▶ _PROMPT_: Restate word for word the entries below, starting at the line with "[00:00:09.35]" and ending at the line with "[00:00:11.45]". Keep both end lines and omit the pictures.

[[ PROVIDED INFORMATION, beginning ]]

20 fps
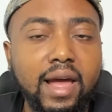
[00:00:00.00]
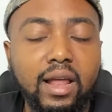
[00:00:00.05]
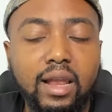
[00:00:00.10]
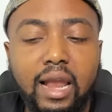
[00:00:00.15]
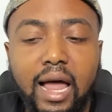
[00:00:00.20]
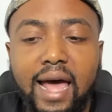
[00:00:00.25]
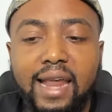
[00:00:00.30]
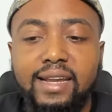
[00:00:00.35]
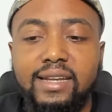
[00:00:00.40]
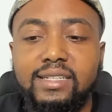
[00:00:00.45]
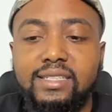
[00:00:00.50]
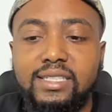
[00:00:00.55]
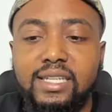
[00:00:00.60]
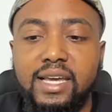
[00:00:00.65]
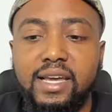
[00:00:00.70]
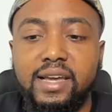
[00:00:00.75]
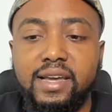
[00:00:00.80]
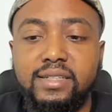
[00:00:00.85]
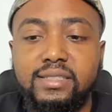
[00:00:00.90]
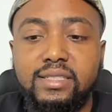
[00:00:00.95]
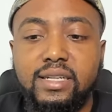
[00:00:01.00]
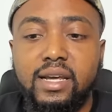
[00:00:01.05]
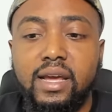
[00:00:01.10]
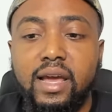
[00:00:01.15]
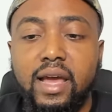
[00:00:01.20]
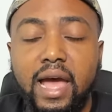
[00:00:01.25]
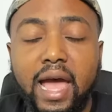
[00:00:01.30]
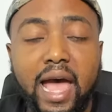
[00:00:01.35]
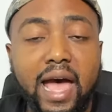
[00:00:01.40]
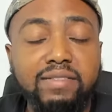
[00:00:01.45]
A lot of these kids
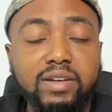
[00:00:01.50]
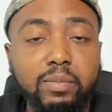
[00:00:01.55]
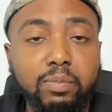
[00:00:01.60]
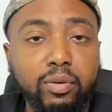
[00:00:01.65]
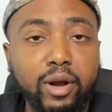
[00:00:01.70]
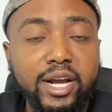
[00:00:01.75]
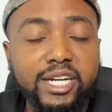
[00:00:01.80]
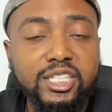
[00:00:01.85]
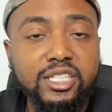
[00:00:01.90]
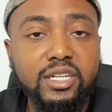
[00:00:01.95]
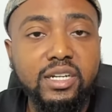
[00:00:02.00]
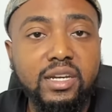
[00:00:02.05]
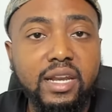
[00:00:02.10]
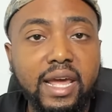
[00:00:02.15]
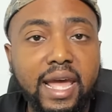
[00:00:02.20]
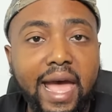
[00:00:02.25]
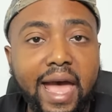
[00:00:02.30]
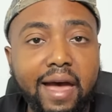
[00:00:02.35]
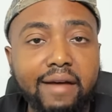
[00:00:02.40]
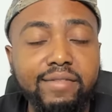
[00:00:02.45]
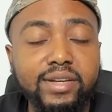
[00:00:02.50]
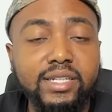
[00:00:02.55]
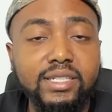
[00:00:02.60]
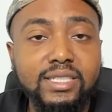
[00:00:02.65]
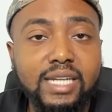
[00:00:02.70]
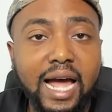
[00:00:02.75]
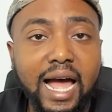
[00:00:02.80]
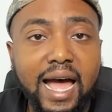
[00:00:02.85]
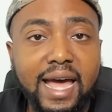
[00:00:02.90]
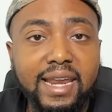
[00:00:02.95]
have depression, they have
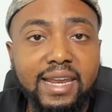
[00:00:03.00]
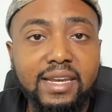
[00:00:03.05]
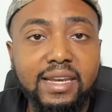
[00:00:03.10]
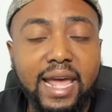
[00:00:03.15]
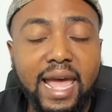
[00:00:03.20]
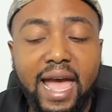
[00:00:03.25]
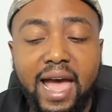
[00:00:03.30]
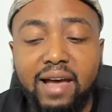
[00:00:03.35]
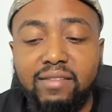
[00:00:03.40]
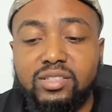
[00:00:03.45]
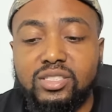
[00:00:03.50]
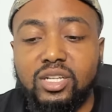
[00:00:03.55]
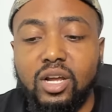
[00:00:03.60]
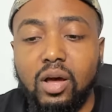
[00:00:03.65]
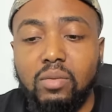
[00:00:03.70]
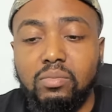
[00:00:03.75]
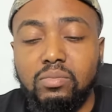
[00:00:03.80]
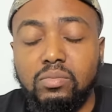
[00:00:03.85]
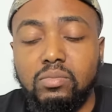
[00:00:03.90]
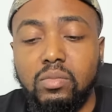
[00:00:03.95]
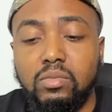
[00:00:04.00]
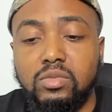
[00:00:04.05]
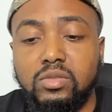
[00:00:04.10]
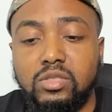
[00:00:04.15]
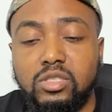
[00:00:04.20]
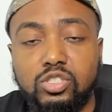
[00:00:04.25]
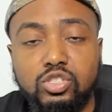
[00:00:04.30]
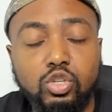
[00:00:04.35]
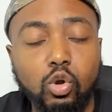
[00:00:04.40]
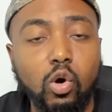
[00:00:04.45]
anxiety, they have some
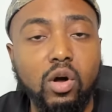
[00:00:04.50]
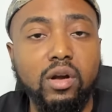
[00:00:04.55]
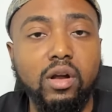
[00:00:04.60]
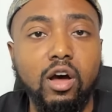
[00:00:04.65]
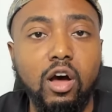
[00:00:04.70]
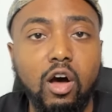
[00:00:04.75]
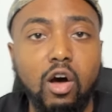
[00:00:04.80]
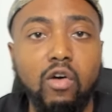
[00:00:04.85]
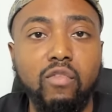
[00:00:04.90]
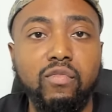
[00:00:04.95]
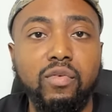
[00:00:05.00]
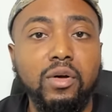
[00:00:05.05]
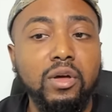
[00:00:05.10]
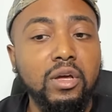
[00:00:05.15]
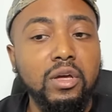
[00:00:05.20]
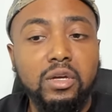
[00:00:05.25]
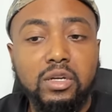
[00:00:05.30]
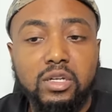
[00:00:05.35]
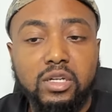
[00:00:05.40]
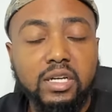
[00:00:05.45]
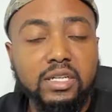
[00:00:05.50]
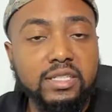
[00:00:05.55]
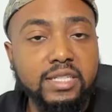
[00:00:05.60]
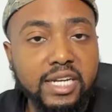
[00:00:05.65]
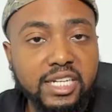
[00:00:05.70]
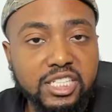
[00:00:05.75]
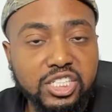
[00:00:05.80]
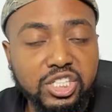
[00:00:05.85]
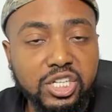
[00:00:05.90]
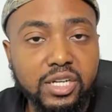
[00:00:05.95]
sort of
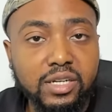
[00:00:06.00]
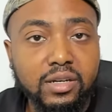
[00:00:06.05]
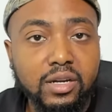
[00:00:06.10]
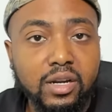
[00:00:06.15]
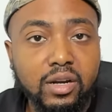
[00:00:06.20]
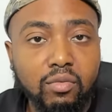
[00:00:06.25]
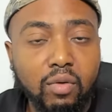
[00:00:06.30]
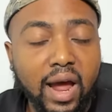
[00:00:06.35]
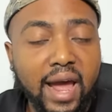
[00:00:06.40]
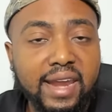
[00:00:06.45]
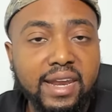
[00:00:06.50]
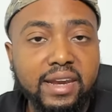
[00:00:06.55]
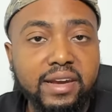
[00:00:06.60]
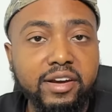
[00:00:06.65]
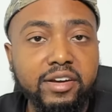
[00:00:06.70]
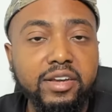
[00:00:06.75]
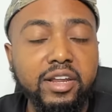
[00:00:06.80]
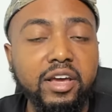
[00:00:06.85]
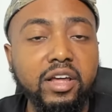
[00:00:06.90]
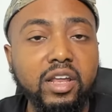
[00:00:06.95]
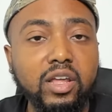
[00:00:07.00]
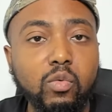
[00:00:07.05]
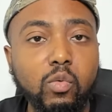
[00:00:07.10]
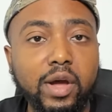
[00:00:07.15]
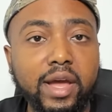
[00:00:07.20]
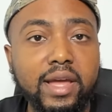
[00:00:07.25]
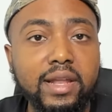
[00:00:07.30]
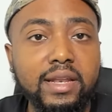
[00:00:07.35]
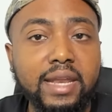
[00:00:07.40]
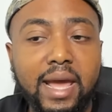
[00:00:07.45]
condition, right, that they're dealing
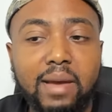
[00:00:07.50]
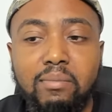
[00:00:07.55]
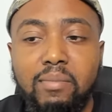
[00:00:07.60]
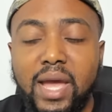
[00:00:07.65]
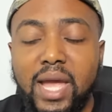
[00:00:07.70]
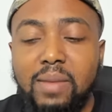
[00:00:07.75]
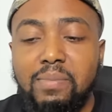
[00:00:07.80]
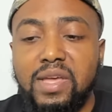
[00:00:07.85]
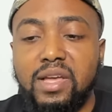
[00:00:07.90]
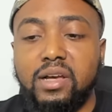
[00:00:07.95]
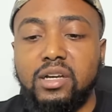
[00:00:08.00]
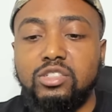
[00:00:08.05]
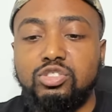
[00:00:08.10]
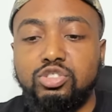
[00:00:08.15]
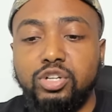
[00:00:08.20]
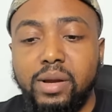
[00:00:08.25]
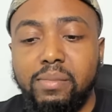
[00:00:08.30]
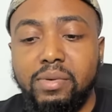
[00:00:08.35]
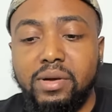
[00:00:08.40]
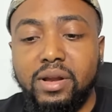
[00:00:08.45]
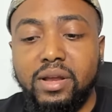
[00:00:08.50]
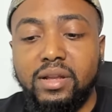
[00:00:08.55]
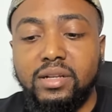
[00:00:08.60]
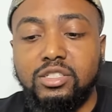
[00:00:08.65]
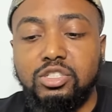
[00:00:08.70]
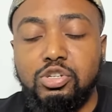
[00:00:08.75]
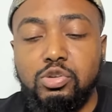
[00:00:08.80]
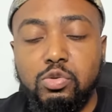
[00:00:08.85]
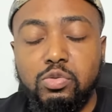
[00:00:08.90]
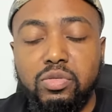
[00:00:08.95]
with that may be contributing
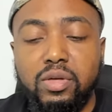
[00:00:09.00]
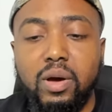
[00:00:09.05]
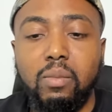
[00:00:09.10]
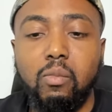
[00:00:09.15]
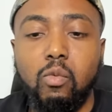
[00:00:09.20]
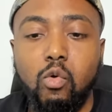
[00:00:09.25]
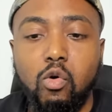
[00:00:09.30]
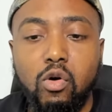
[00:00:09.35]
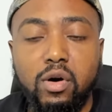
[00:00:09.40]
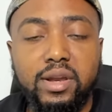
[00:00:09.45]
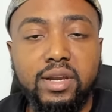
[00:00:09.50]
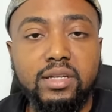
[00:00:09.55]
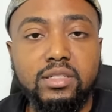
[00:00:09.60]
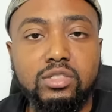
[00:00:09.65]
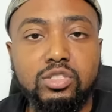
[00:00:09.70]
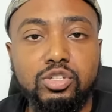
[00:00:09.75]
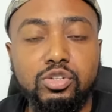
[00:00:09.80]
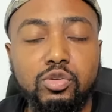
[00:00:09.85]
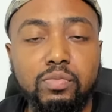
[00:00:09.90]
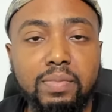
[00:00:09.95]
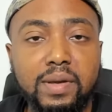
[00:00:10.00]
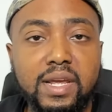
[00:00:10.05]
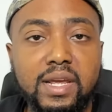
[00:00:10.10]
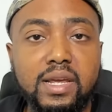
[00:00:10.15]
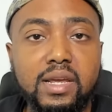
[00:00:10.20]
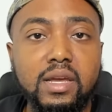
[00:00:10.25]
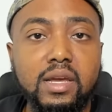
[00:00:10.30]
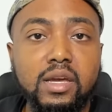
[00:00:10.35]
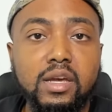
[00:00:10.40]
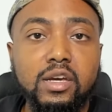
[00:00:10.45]
to them wanting to
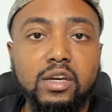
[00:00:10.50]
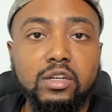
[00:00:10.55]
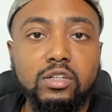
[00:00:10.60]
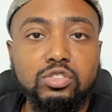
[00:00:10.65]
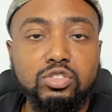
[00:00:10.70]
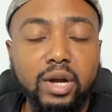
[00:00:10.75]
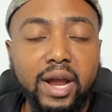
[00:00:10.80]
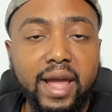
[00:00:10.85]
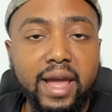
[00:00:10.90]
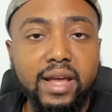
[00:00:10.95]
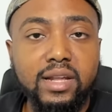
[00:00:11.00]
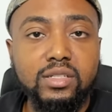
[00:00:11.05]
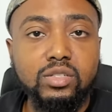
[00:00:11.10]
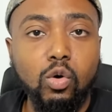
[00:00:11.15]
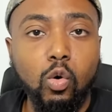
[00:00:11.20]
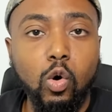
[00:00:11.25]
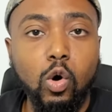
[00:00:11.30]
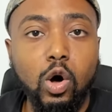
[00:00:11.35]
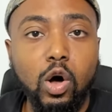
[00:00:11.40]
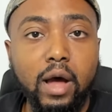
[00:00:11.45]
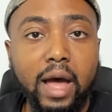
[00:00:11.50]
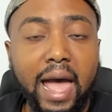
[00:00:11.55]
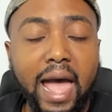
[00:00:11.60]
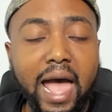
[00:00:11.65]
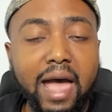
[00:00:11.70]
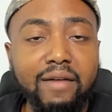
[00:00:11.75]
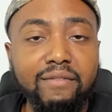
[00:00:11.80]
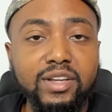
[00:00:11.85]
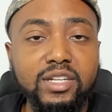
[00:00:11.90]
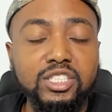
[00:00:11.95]
be trans or
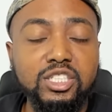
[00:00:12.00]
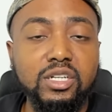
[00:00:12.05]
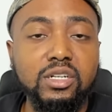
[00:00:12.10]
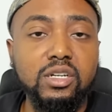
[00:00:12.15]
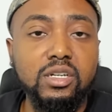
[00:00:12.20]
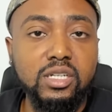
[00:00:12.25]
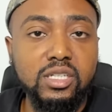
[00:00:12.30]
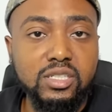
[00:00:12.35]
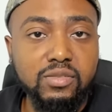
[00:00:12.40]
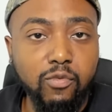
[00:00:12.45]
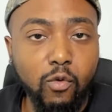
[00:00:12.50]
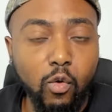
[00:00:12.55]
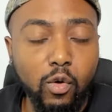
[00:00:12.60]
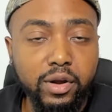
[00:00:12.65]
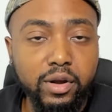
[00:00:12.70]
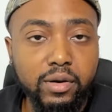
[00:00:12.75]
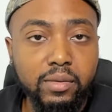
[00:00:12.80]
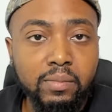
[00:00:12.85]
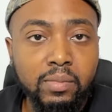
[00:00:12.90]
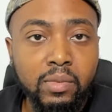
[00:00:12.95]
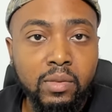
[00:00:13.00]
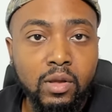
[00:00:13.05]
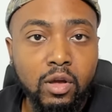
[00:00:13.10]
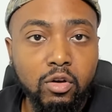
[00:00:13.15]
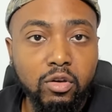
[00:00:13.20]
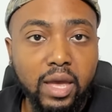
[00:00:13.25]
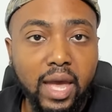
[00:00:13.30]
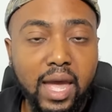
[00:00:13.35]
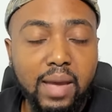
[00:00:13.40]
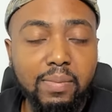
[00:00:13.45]
having gender dysphoria,
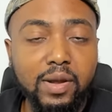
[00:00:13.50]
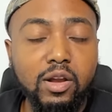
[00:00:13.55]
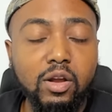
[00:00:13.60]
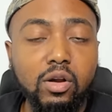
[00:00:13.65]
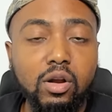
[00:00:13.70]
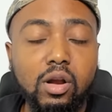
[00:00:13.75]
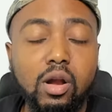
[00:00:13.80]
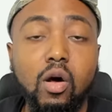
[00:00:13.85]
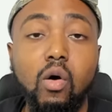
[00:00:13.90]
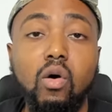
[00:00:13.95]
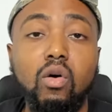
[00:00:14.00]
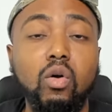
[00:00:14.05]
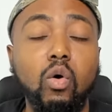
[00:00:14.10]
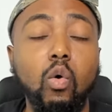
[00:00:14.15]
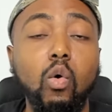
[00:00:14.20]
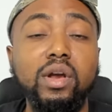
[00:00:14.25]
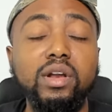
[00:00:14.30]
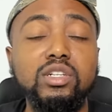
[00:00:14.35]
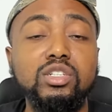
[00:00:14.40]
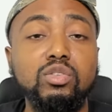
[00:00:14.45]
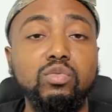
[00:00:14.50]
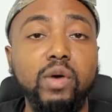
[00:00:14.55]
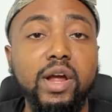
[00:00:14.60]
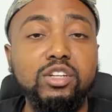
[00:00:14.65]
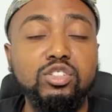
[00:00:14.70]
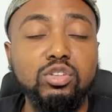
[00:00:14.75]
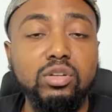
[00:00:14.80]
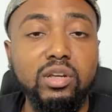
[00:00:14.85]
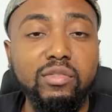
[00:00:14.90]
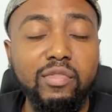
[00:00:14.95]
okay? But no, according to
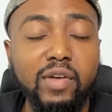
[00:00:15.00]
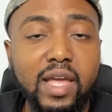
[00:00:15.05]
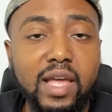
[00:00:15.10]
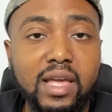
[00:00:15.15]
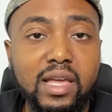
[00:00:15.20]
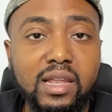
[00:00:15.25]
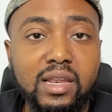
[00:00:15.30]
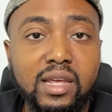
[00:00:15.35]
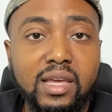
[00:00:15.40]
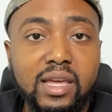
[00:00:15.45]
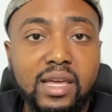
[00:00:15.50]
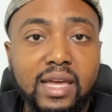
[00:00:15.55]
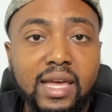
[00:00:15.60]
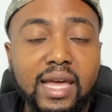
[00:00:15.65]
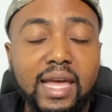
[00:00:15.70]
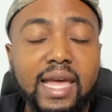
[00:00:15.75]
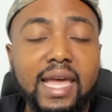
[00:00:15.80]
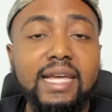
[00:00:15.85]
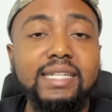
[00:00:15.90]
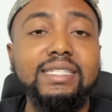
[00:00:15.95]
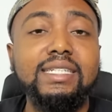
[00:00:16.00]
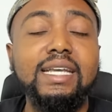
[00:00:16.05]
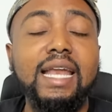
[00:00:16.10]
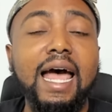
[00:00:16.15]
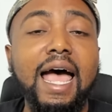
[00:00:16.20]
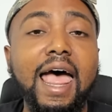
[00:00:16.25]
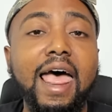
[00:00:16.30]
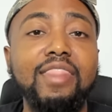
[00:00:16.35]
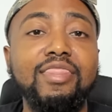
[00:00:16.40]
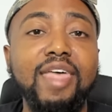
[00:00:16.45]
Rachel Levine, it's
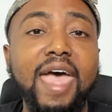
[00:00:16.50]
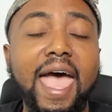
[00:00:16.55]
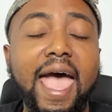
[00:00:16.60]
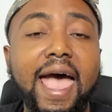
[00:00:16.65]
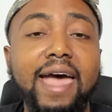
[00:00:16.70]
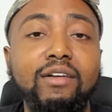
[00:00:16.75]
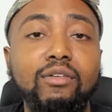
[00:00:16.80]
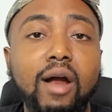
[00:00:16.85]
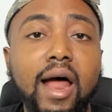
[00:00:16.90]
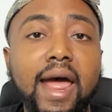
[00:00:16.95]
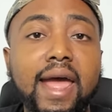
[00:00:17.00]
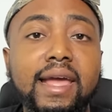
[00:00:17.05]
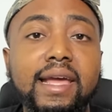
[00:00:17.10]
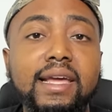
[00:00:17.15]
not that, right?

[[ PROVIDED INFORMATION, end ]]

▶ _RESULT OF THE EXERCISE_:
[00:00:09.35]
[00:00:09.40]
[00:00:09.45]
[00:00:09.50]
[00:00:09.55]
[00:00:09.60]
[00:00:09.65]
[00:00:09.70]
[00:00:09.75]
[00:00:09.80]
[00:00:09.85]
[00:00:09.90]
[00:00:09.95]
[00:00:10.00]
[00:00:10.05]
[00:00:10.10]
[00:00:10.15]
[00:00:10.20]
[00:00:10.25]
[00:00:10.30]
[00:00:10.35]
[00:00:10.40]
[00:00:10.45]
to them wanting to
[00:00:10.50]
[00:00:10.55]
[00:00:10.60]
[00:00:10.65]
[00:00:10.70]
[00:00:10.75]
[00:00:10.80]
[00:00:10.85]
[00:00:10.90]
[00:00:10.95]
[00:00:11.00]
[00:00:11.05]
[00:00:11.10]
[00:00:11.15]
[00:00:11.20]
[00:00:11.25]
[00:00:11.30]
[00:00:11.35]
[00:00:11.40]
[00:00:11.45]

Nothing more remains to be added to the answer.